Put on your thinking caps, and enter the way-back machine and think back to the 1982 Car Craft Summer Nationals when an incredible car stood the hot rodding and musclecar community on its collective ear. That car that drove down the lane was none other than Rick Dobbertin’s 1965 Chevrolet Nova, a period correct paint job and BBC were part of the package, with a BDS 6-71 blower sticking through the hood.
But what made this car the Street Machine of the Year when it debuted in 1982 wasn’t that it was a nicely-painted Pro Street Nova. It was that feeding that 6-71 supercharger was a pair of turbochargers, and of course nitrous oxide was part of the package, too. These three components were a part of Rick Dobbertin’s business at the time.
This car drove in during a time when people didn’t ask about boost pressures, horsepower, or quarter mile times because none of that really seemed to matter with this build. People were simply blown away by the fact that the car worked, and entered the show under its own power instead of on a trailer.

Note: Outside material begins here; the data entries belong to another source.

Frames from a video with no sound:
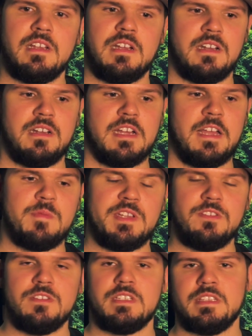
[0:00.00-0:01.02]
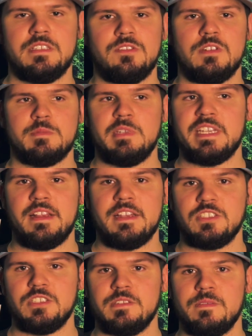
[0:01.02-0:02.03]
I've been using these USB
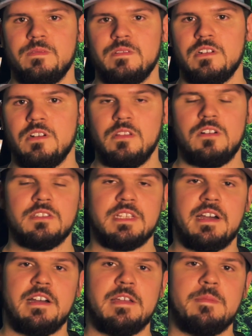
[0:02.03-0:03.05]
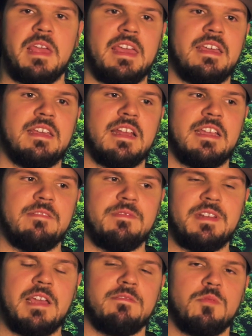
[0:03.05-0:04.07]
connections for a long time and I have
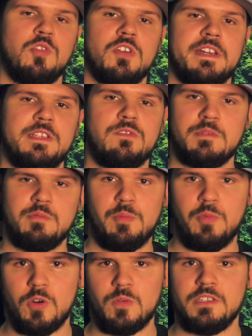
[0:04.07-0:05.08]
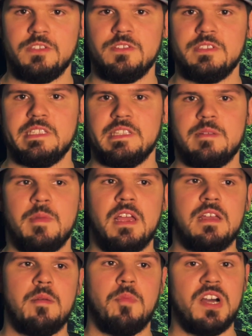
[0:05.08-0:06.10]
never broken a USB port while using them,
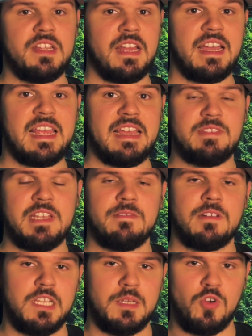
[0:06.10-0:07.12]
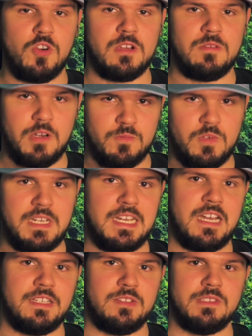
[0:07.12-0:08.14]
but I have definitely broken one when
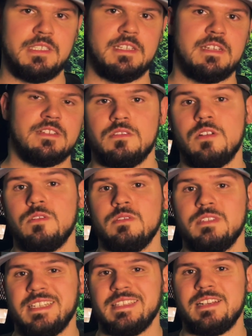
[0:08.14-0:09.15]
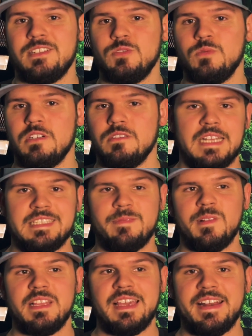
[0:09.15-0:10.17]
not using it, so take that as you will. I
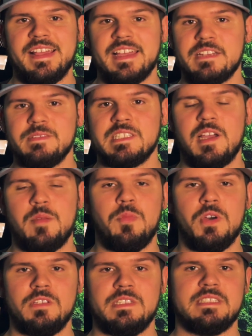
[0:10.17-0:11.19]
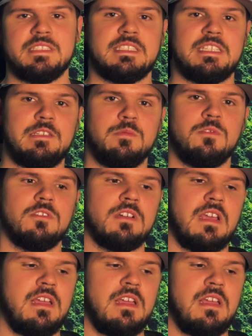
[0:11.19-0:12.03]
definitely had a heck of a time building this keyboard.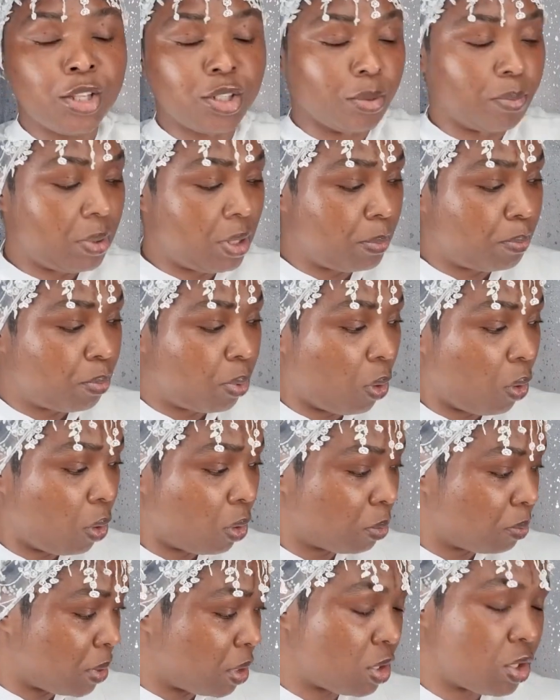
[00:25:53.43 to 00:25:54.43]
So be
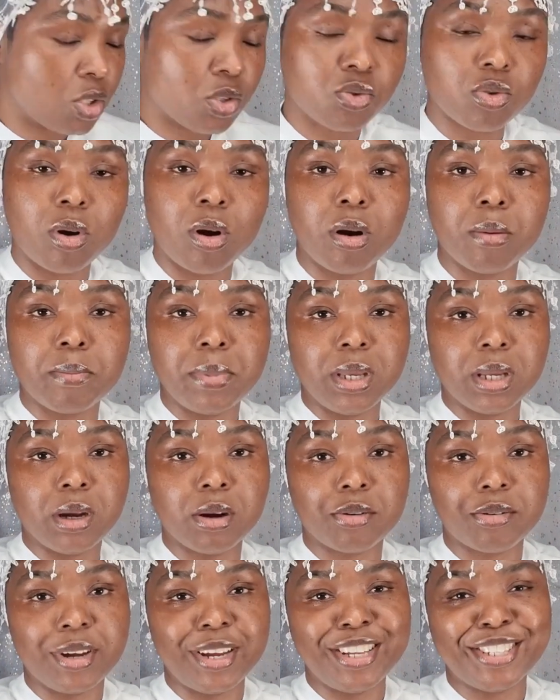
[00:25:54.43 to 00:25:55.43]
bold, be strong, be
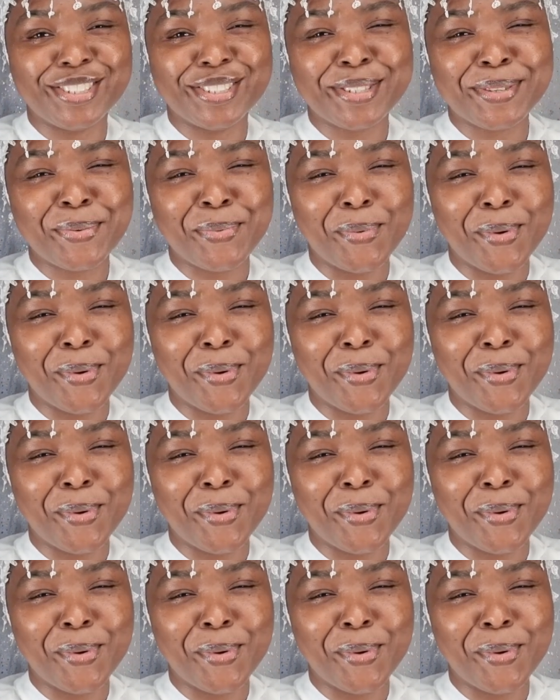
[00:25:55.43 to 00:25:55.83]
courageous.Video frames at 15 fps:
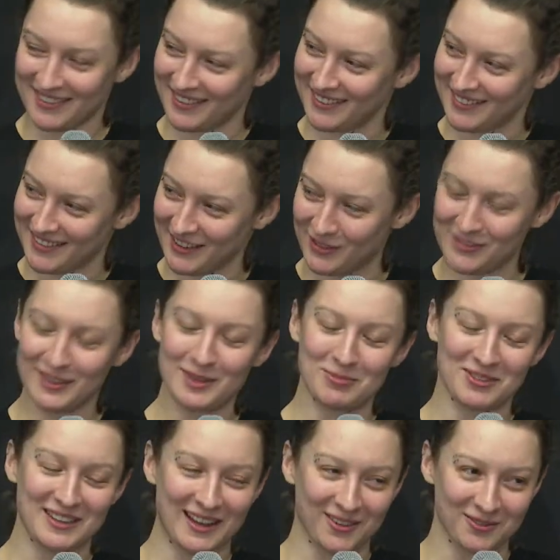a
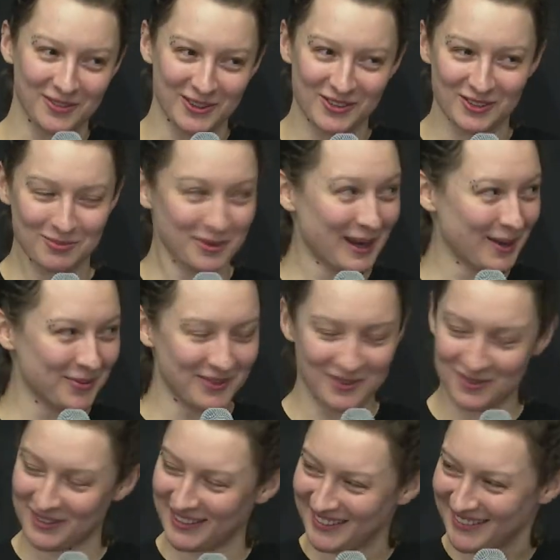slimmed down version perhaps
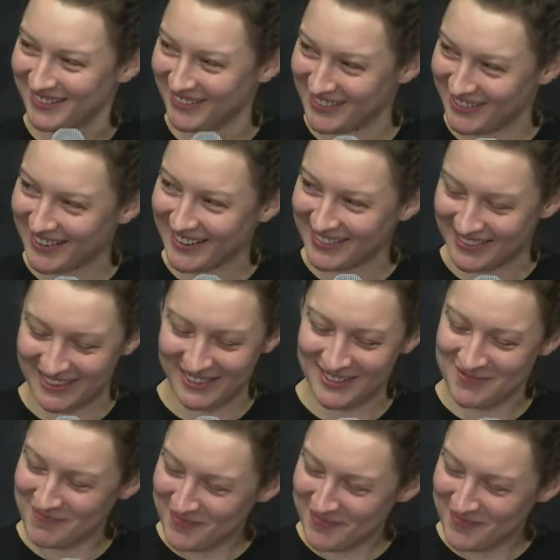of what you guys do.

Did we mention that the fuel delivery system was a pair of draw-through Holley 750 cfm carburetors? Fuel injection wasn’t a common component for a street machine back then, and it was typical to see a pair of carbs atop a roots-type supercharger. But seeing those carburetors – which sat just behind the headlamps, feeding a pair of turbochargers that fed into the bug catcher – was simply amazing because it was something that just wasn’t done back then.

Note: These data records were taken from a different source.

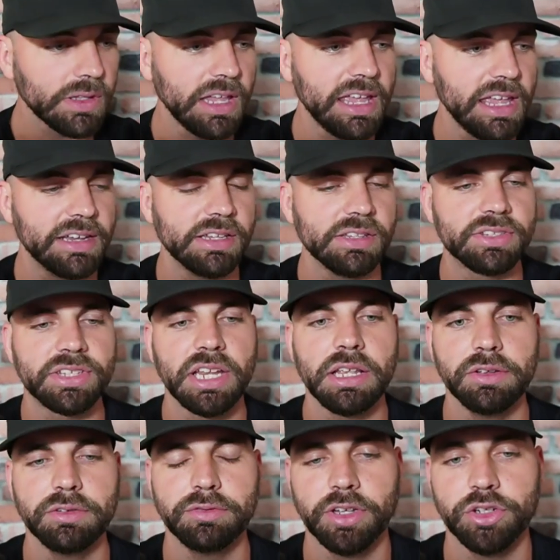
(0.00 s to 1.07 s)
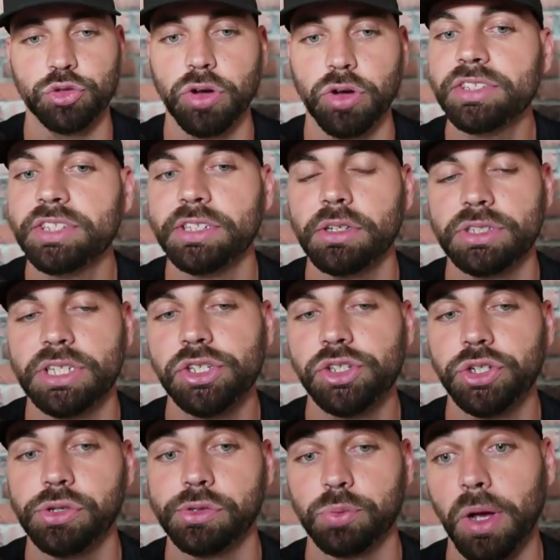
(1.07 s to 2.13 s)
And instead of addressing those
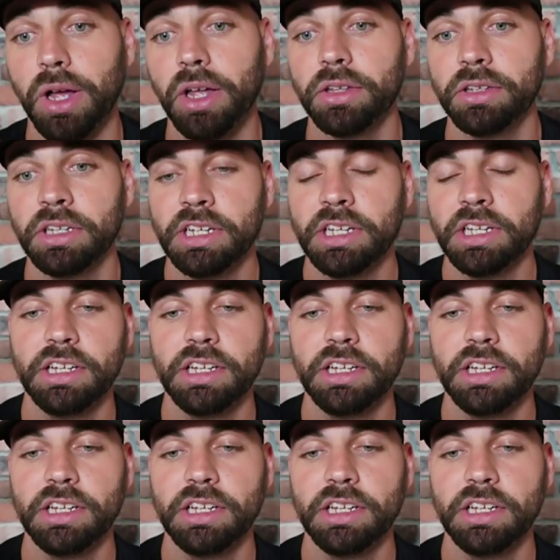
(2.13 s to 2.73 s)
issues whileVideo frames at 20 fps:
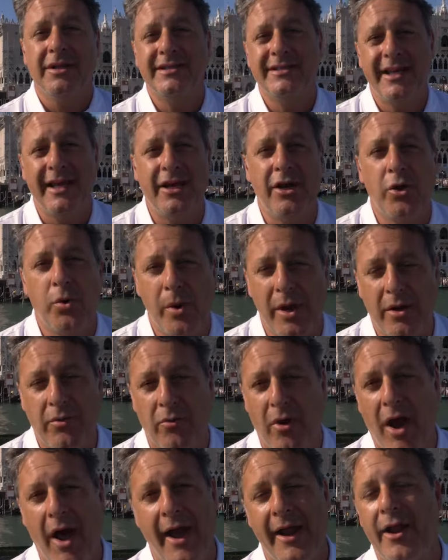let's take a quick
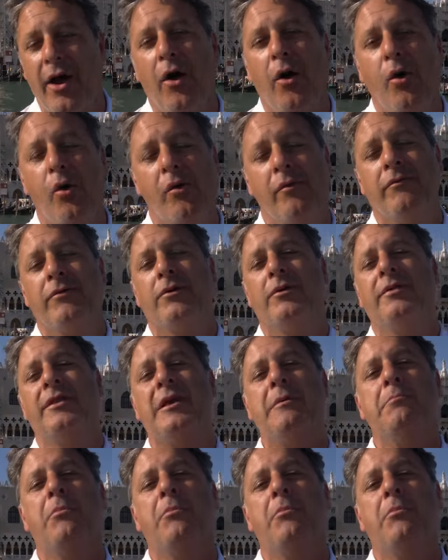ride over the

Inside that scoop, the pressurized air from the turbos was kept separate from the air passing by the butterflies, and the whole system functioned as it should. We hadn’t seen much turbocharging back then, with some wimpy turbo systems in factory vehicles that barely provided much power. After all, it was the 1980s and horsepower from the factory was dwindling down to nothing.
The one true feature of this 1965 Nova SS is that it never gets old, and if you’re remembering back when this car entered the scene in 1982,you can relive those moments and head on over to eBay (item #381500636891) and pick the car up for just under $150,000. It has changed hands a couple of times over the years, but it is still as awesome today as it was in 1982. Is it a bargain at that price? Only a pure enthusiast who remember this car might feel that way.
It’s definitely a huge part of musclecar culture, and the sum of its parts is probably worth more than the car itself. Remember: this was a time when you couldn’t just call up a manufacturer and order these parts – pretty much everything was custom-built for this 14-time cover car. Ahhh… the memories.